→ **Given information**

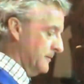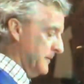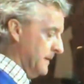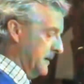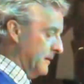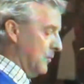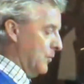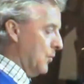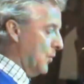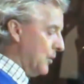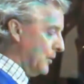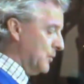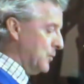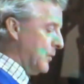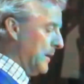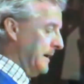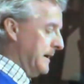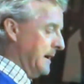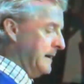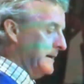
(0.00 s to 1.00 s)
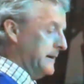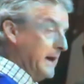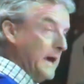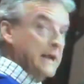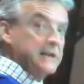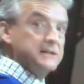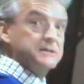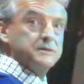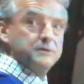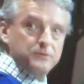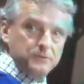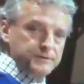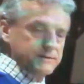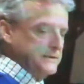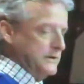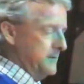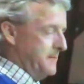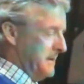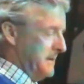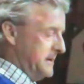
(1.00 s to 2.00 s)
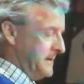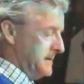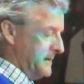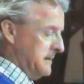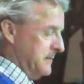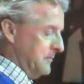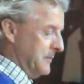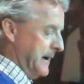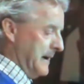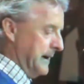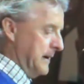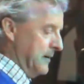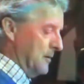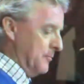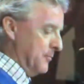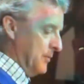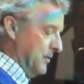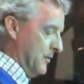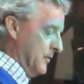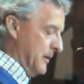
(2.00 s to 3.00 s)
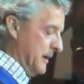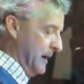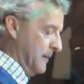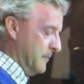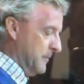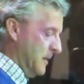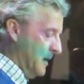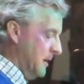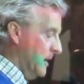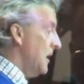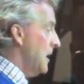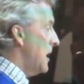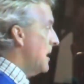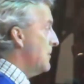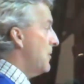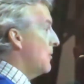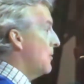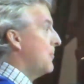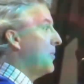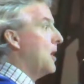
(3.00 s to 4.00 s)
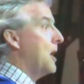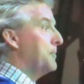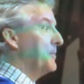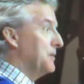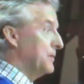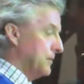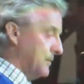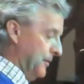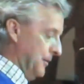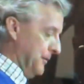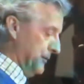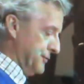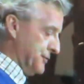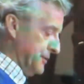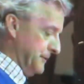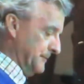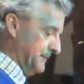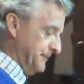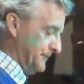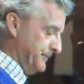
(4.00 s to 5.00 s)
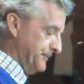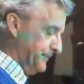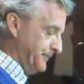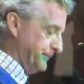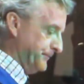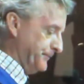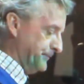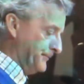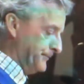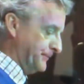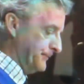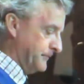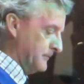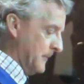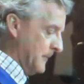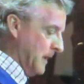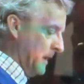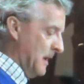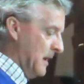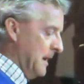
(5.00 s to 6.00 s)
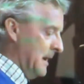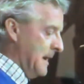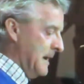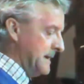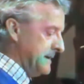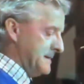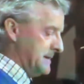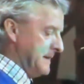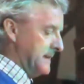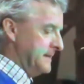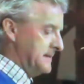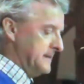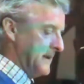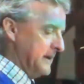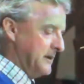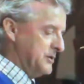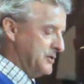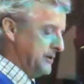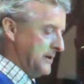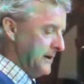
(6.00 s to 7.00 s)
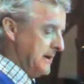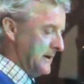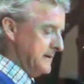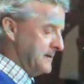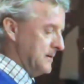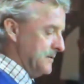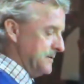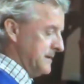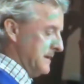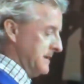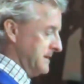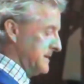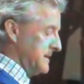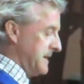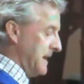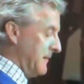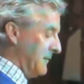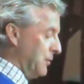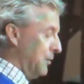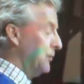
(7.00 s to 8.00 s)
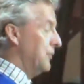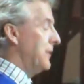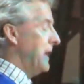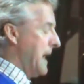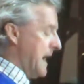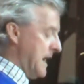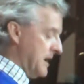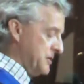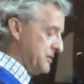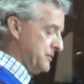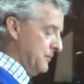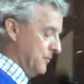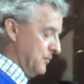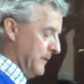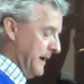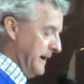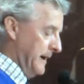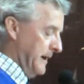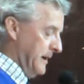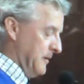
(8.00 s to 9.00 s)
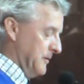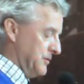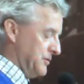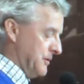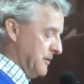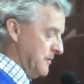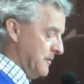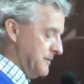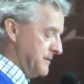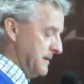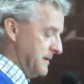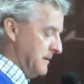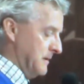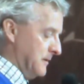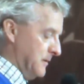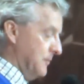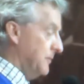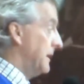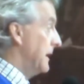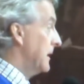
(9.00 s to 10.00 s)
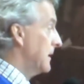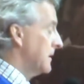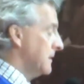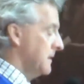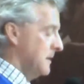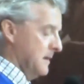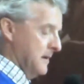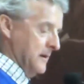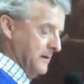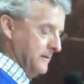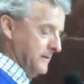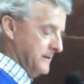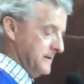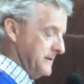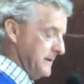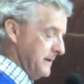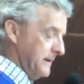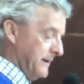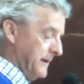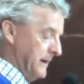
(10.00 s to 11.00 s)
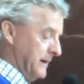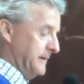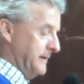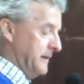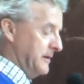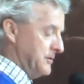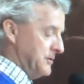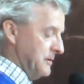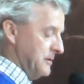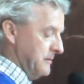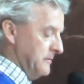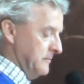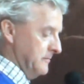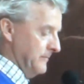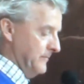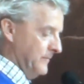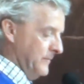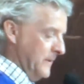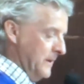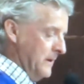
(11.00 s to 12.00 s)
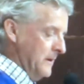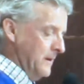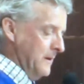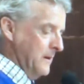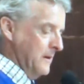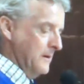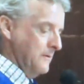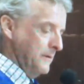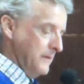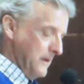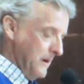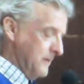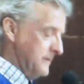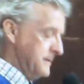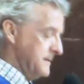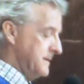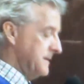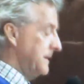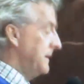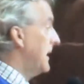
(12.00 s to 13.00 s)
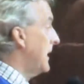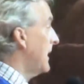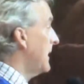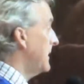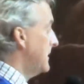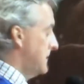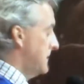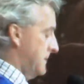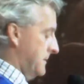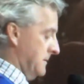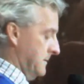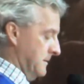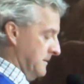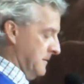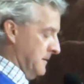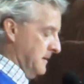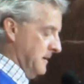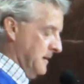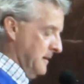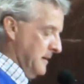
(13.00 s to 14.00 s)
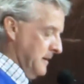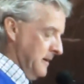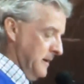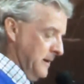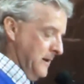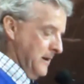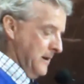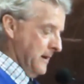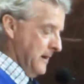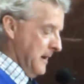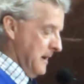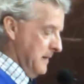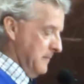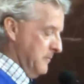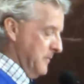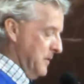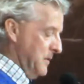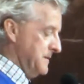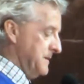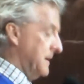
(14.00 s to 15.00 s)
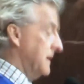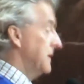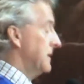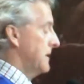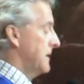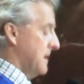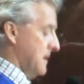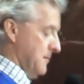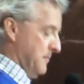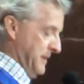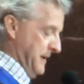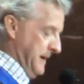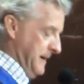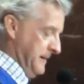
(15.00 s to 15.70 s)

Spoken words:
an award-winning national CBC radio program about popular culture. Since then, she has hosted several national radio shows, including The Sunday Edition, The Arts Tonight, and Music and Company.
--
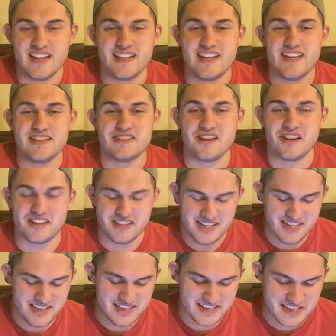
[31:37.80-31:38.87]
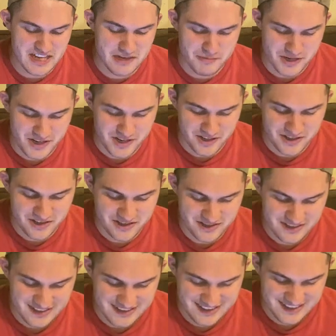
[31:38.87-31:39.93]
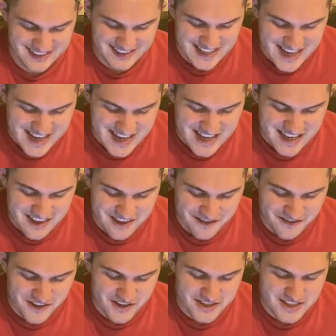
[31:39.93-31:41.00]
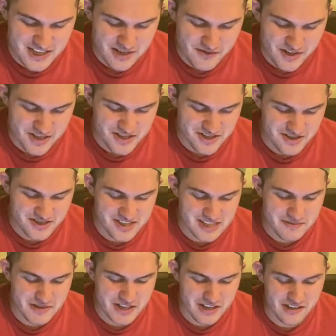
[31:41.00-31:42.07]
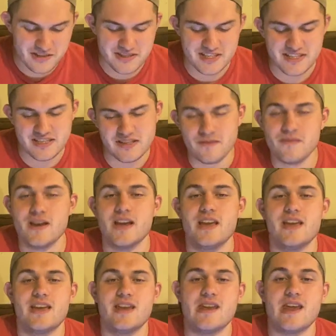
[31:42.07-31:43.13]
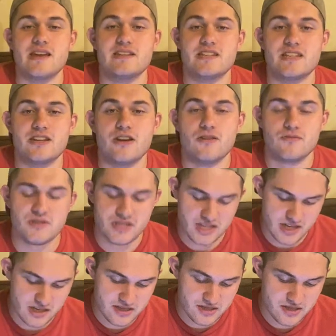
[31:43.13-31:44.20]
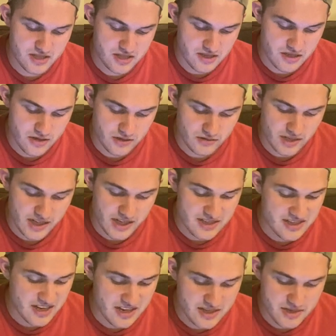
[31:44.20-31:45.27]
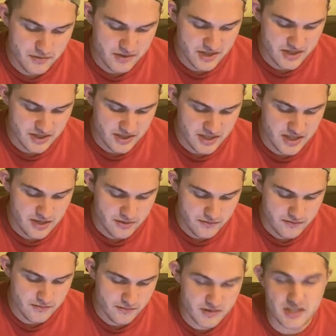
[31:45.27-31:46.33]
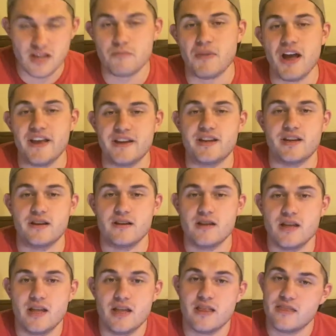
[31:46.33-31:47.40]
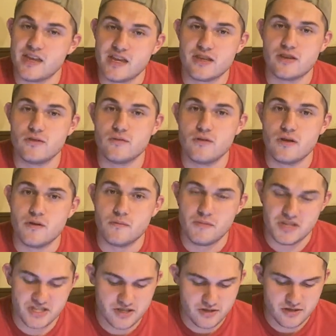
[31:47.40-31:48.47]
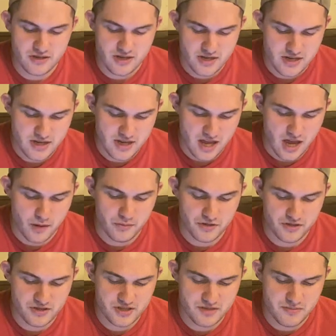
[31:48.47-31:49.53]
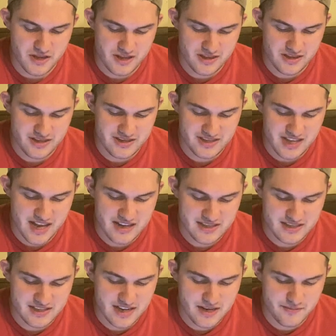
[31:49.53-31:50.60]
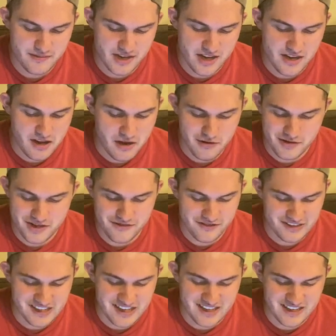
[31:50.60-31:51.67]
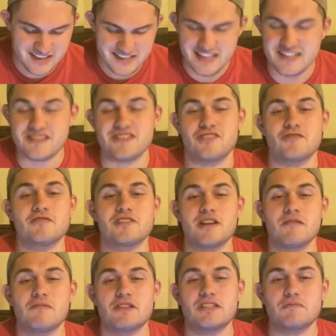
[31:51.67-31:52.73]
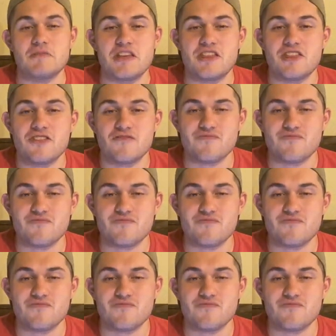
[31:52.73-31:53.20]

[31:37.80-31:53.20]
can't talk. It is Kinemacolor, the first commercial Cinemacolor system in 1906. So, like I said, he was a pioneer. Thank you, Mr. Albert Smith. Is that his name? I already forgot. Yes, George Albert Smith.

→ **What is needed**
Print an exact copy of the lines above, from the one containing "[31:38.87-31:39.93]" through the one containing "[31:52.73-31:53.20]", and leave out the pictures.

→ **Answer to this problem**
[31:38.87-31:39.93]
[31:39.93-31:41.00]
[31:41.00-31:42.07]
[31:42.07-31:43.13]
[31:43.13-31:44.20]
[31:44.20-31:45.27]
[31:45.27-31:46.33]
[31:46.33-31:47.40]
[31:47.40-31:48.47]
[31:48.47-31:49.53]
[31:49.53-31:50.60]
[31:50.60-31:51.67]
[31:51.67-31:52.73]
[31:52.73-31:53.20]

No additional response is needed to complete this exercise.